## WHAT YOU ARE ASKED TO DO
The expected output is the full data, repeated exactly, without pictures.

[Dataset excerpts]
▼
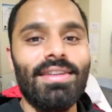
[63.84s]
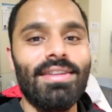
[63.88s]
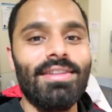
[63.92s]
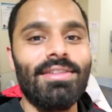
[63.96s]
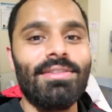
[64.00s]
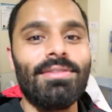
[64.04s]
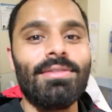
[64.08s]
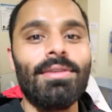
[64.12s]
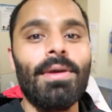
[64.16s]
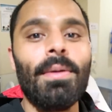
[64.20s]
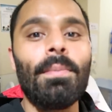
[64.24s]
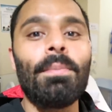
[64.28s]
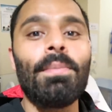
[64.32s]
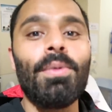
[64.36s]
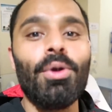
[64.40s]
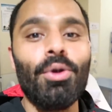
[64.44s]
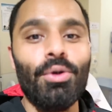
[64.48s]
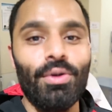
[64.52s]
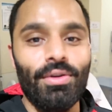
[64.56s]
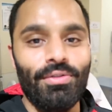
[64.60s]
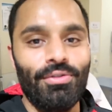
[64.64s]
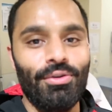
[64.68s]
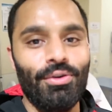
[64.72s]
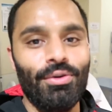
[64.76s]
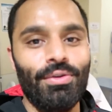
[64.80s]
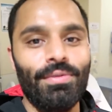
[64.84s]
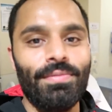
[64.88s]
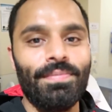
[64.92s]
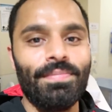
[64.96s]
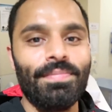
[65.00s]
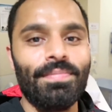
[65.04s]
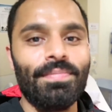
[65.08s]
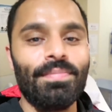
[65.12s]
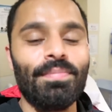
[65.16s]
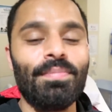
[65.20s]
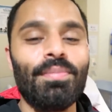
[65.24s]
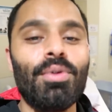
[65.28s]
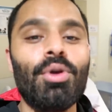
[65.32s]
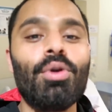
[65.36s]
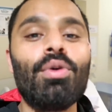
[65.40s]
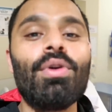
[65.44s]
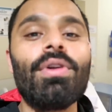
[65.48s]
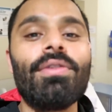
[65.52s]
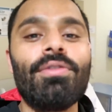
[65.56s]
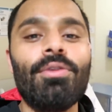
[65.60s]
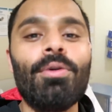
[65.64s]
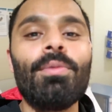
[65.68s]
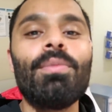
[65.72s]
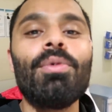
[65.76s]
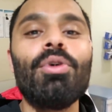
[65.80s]
is beautiful.
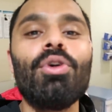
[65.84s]
Beautiful,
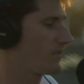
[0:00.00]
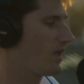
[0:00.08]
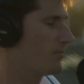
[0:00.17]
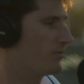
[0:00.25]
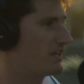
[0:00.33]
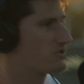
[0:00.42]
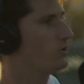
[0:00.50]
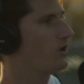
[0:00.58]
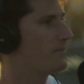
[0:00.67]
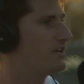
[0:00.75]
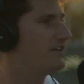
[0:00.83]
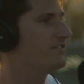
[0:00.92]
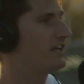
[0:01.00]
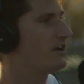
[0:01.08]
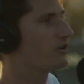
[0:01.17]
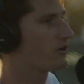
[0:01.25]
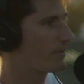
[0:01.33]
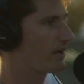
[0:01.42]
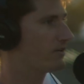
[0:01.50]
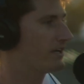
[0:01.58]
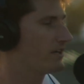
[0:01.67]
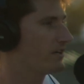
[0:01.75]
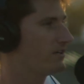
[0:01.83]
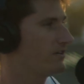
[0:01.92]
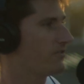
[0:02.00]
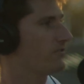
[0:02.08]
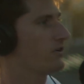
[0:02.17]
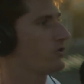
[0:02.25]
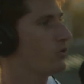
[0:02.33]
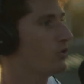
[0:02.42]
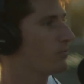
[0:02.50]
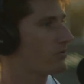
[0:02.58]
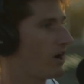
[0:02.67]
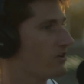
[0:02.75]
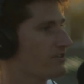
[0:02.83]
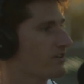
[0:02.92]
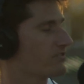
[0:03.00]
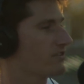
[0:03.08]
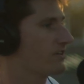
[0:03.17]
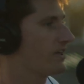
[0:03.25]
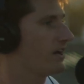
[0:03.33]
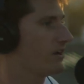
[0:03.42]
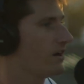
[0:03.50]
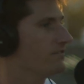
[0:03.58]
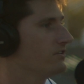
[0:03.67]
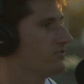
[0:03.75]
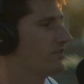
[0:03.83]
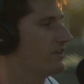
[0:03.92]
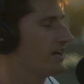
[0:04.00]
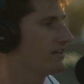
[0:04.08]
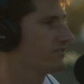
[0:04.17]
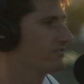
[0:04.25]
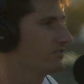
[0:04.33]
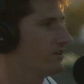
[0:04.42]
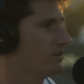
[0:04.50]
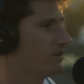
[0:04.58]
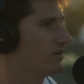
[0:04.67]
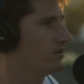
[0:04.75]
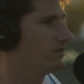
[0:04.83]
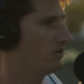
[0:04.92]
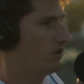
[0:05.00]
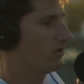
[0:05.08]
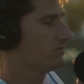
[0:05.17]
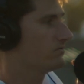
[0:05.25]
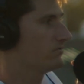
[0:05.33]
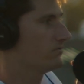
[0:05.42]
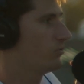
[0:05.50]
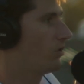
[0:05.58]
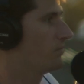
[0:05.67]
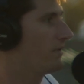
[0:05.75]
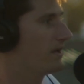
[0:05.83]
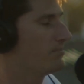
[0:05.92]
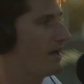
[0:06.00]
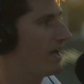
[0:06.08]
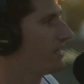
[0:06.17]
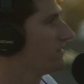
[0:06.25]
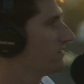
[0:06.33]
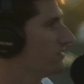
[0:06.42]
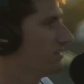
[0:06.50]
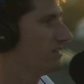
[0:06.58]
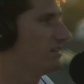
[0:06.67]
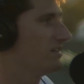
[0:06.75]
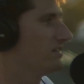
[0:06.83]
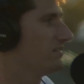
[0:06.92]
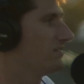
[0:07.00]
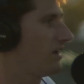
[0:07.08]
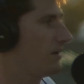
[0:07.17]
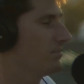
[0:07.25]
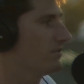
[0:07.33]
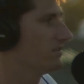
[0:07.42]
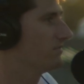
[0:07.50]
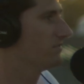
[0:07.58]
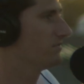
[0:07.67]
But that's cool. I mean, even hearing about like different cool projects like that, obviously that's, one man band type of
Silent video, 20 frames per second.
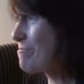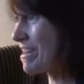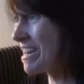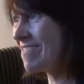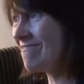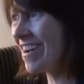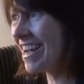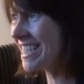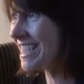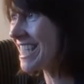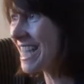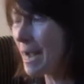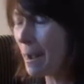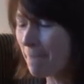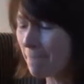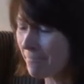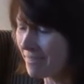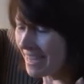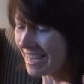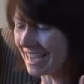pretty much
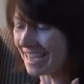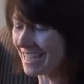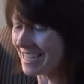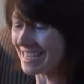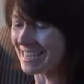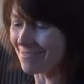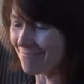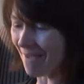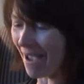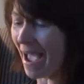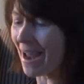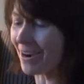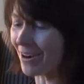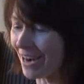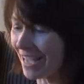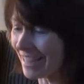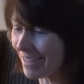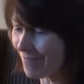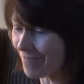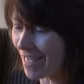it didn't
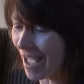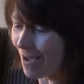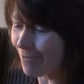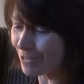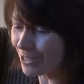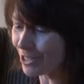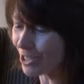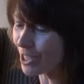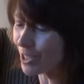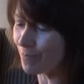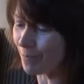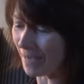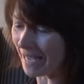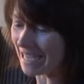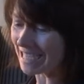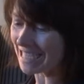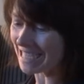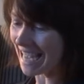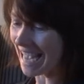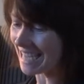matter like if that was your
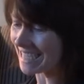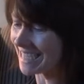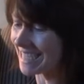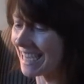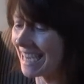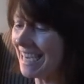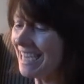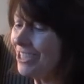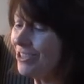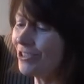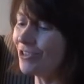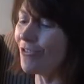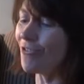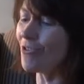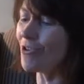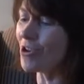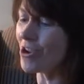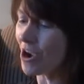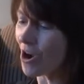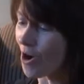space last night you
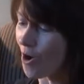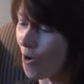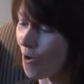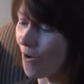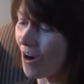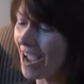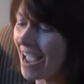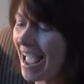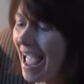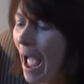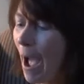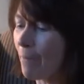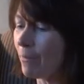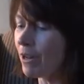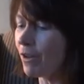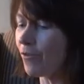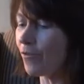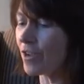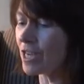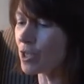don't know how
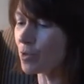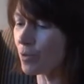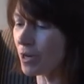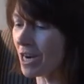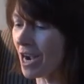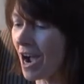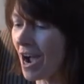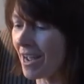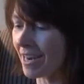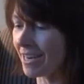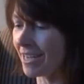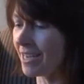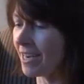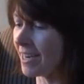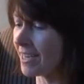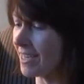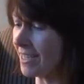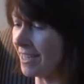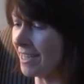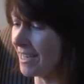many fish were caught and
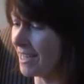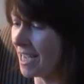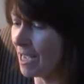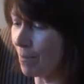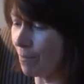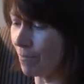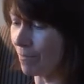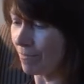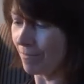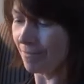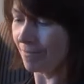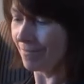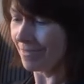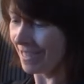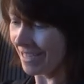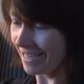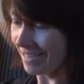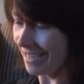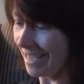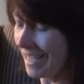gutted the night
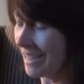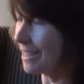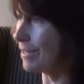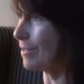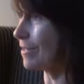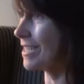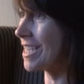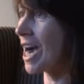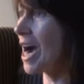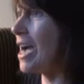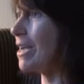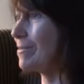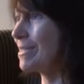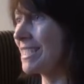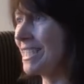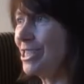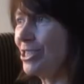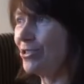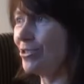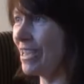the, in the time
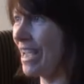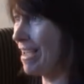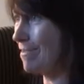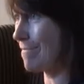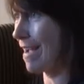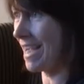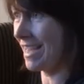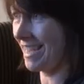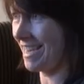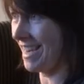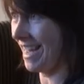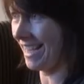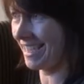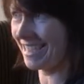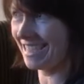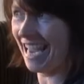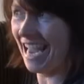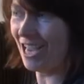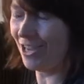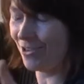since you came back the
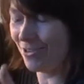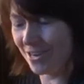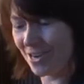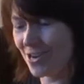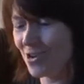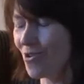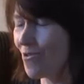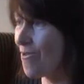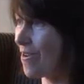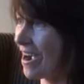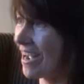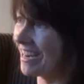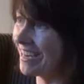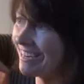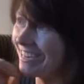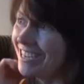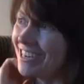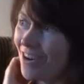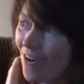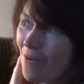next day mm. you didn't know mm.
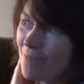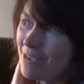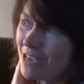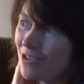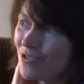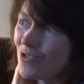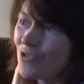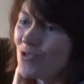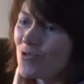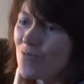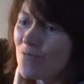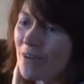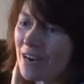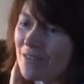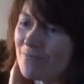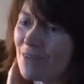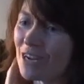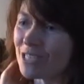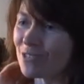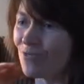what you know i mean you knew
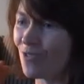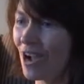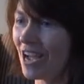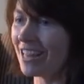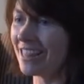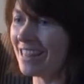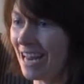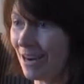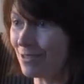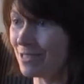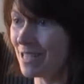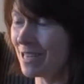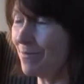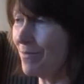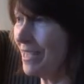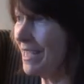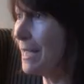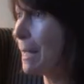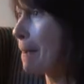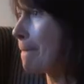pretty much what that i was going
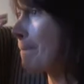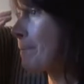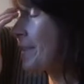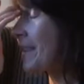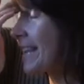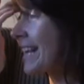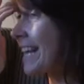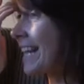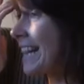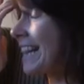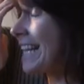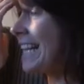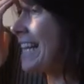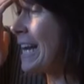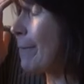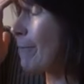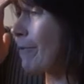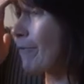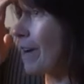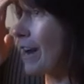to be clean up and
▲
## ANSWER SPACE
[63.84s]
[63.88s]
[63.92s]
[63.96s]
[64.00s]
[64.04s]
[64.08s]
[64.12s]
[64.16s]
[64.20s]
[64.24s]
[64.28s]
[64.32s]
[64.36s]
[64.40s]
[64.44s]
[64.48s]
[64.52s]
[64.56s]
[64.60s]
[64.64s]
[64.68s]
[64.72s]
[64.76s]
[64.80s]
[64.84s]
[64.88s]
[64.92s]
[64.96s]
[65.00s]
[65.04s]
[65.08s]
[65.12s]
[65.16s]
[65.20s]
[65.24s]
[65.28s]
[65.32s]
[65.36s]
[65.40s]
[65.44s]
[65.48s]
[65.52s]
[65.56s]
[65.60s]
[65.64s]
[65.68s]
[65.72s]
[65.76s]
[65.80s]
is beautiful.
[65.84s]
Beautiful,
[0:00.00]
[0:00.08]
[0:00.17]
[0:00.25]
[0:00.33]
[0:00.42]
[0:00.50]
[0:00.58]
[0:00.67]
[0:00.75]
[0:00.83]
[0:00.92]
[0:01.00]
[0:01.08]
[0:01.17]
[0:01.25]
[0:01.33]
[0:01.42]
[0:01.50]
[0:01.58]
[0:01.67]
[0:01.75]
[0:01.83]
[0:01.92]
[0:02.00]
[0:02.08]
[0:02.17]
[0:02.25]
[0:02.33]
[0:02.42]
[0:02.50]
[0:02.58]
[0:02.67]
[0:02.75]
[0:02.83]
[0:02.92]
[0:03.00]
[0:03.08]
[0:03.17]
[0:03.25]
[0:03.33]
[0:03.42]
[0:03.50]
[0:03.58]
[0:03.67]
[0:03.75]
[0:03.83]
[0:03.92]
[0:04.00]
[0:04.08]
[0:04.17]
[0:04.25]
[0:04.33]
[0:04.42]
[0:04.50]
[0:04.58]
[0:04.67]
[0:04.75]
[0:04.83]
[0:04.92]
[0:05.00]
[0:05.08]
[0:05.17]
[0:05.25]
[0:05.33]
[0:05.42]
[0:05.50]
[0:05.58]
[0:05.67]
[0:05.75]
[0:05.83]
[0:05.92]
[0:06.00]
[0:06.08]
[0:06.17]
[0:06.25]
[0:06.33]
[0:06.42]
[0:06.50]
[0:06.58]
[0:06.67]
[0:06.75]
[0:06.83]
[0:06.92]
[0:07.00]
[0:07.08]
[0:07.17]
[0:07.25]
[0:07.33]
[0:07.42]
[0:07.50]
[0:07.58]
[0:07.67]
But that's cool. I mean, even hearing about like different cool projects like that, obviously that's, one man band type of
Silent video, 20 frames per second.
pretty much
it didn't
matter like if that was your
space last night you
don't know how
many fish were caught and
gutted the night
the, in the time
since you came back the
next day mm. you didn't know mm.
what you know i mean you knew
pretty much what that i was going
to be clean up and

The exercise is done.